Many arthritis patients find that over-the-counter (OTC) drugs provide them with pain relief. Ointments like Aspercreme and Vics VapoRub are thought to work because they create new sensations that battle it out with the pain sensations, vying for spinal cord and brain precedence. Since both sensations can't pass through your spinal cord at the same time, the pleasant warmth or tingling from the over-the-counter cream might be enough to block out at least some of the arthritis-related pain.
Along with over-the-counter ointments, nonprescription analgesics are also relatively effective when it comes to stopping arthritis pain. Drugs from the anti-inflammatory family, like aspirin and ibuprofen, work to reduce redness and inflammation while killing pain, whereas drugs with acetaminophen are most likely good for pain relief alone.

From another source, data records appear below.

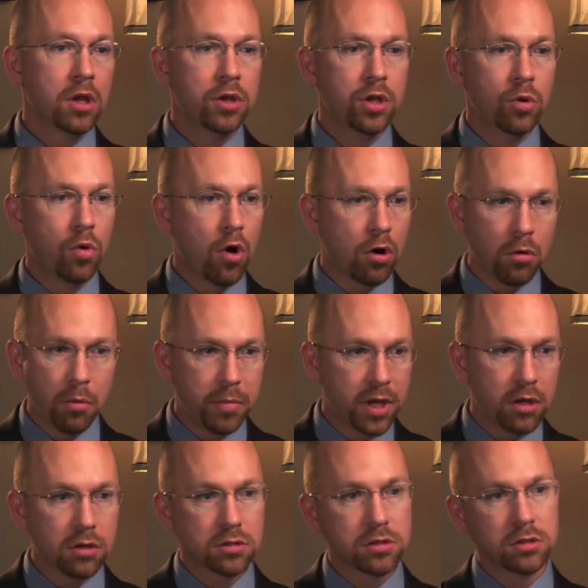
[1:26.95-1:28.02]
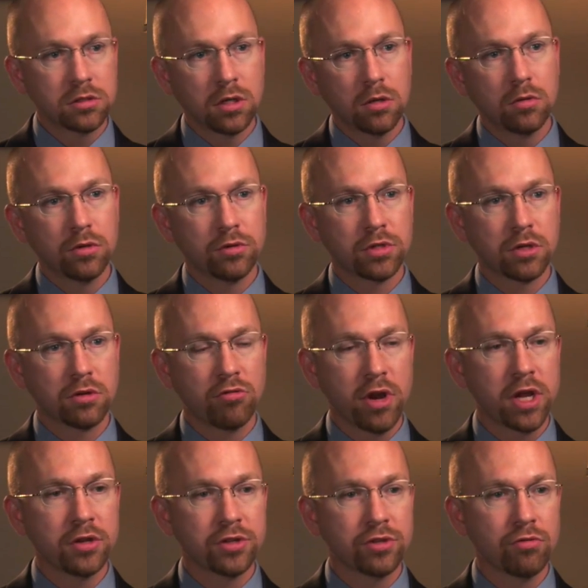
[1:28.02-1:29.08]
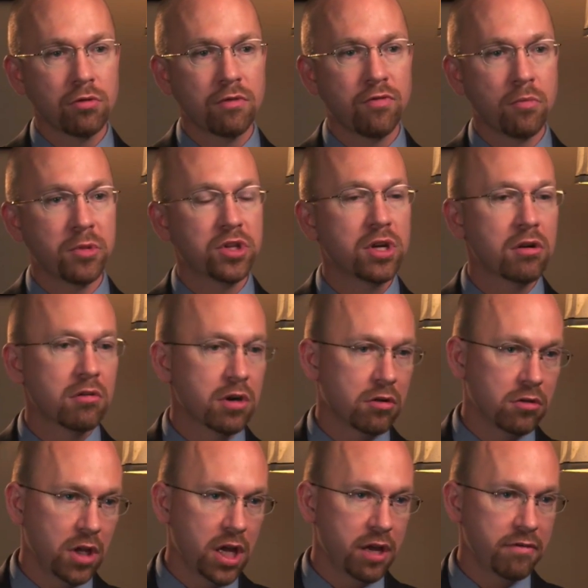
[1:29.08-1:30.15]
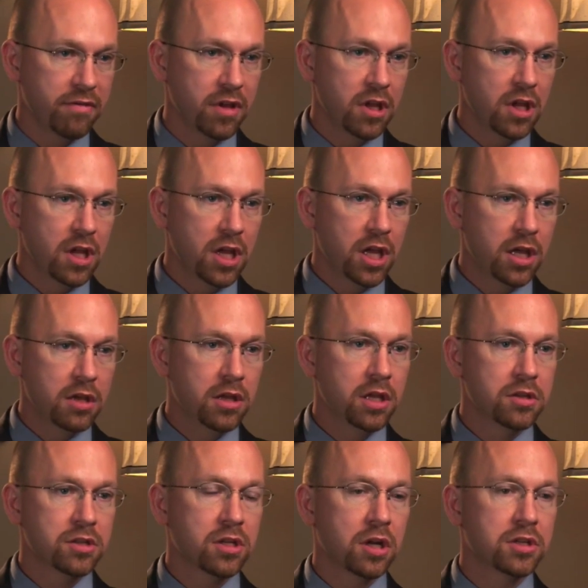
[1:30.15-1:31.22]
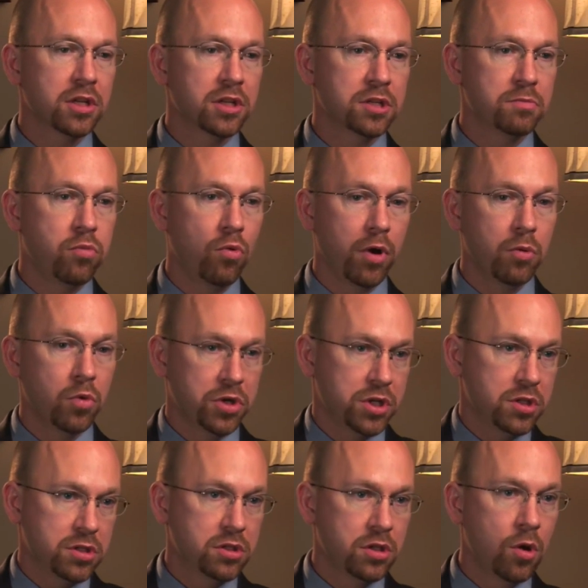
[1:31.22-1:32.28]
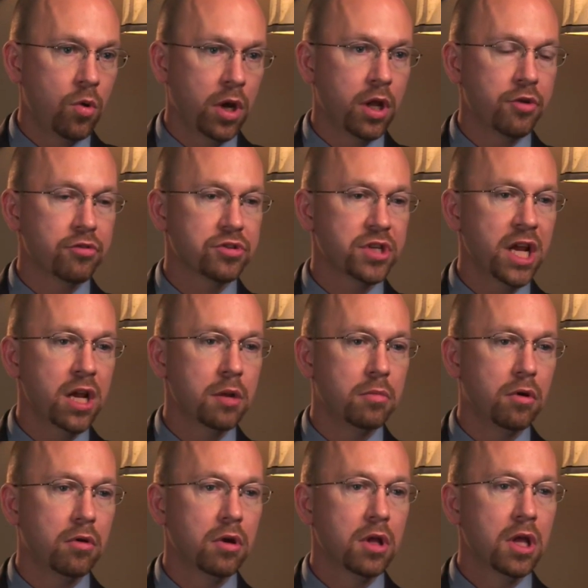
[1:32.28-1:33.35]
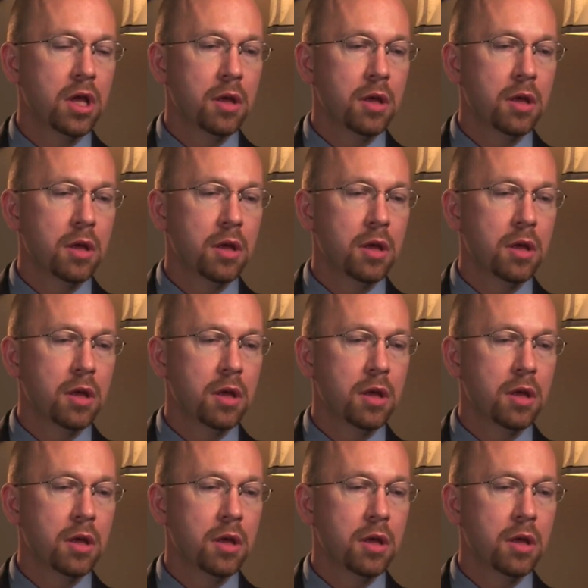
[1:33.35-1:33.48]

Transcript: New automobiles? So there's a great concern for material life and such at this point, which is totally understandable.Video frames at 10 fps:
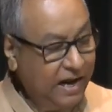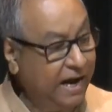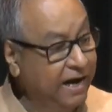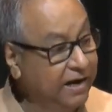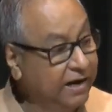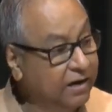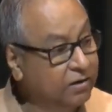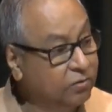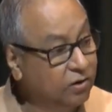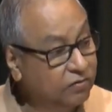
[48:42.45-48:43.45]
And
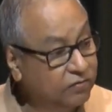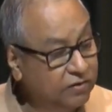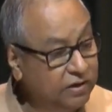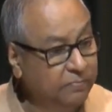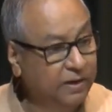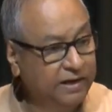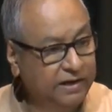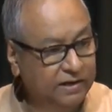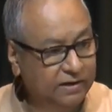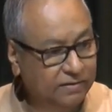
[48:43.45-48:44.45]
across the
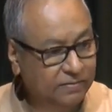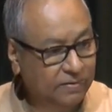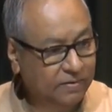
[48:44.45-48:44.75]
barrier,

While aspirin, or acetylsalicylic acid, has been available without prescription since 1915, ibuprofen didn't become so accessible until the mid 1970s when the FDA approved Upjohn Pharmaceuticals' marketing of Motrin. Then ibuprofen-based drugs grew quickly in popularity. Acetaminophen drugs like Tylenol are good for short-term pain relief and they cause no stomach or kidney irritation or ulcers like aspirin and other anti-inflammatories do. But acetaminophen can take a toll on your liver, particularly when you drink alcohol or have a preexisting liver disease. If you take too much acetaminophen or take it for too long, it carries the risk of causing straightforward liver failure and may even end up necessitating a liver transplant. Researchers still aren't sure what it is about acetaminophen that causes pain suppression, but they believe that it somehow makes nerves less irritable. They think that when they figure out the exact way that acetaminophen works, they'll be able to create an even better analgesic. In the meantime, though, over-the-counter drugs are still effective when it comes to treating arthritis pain.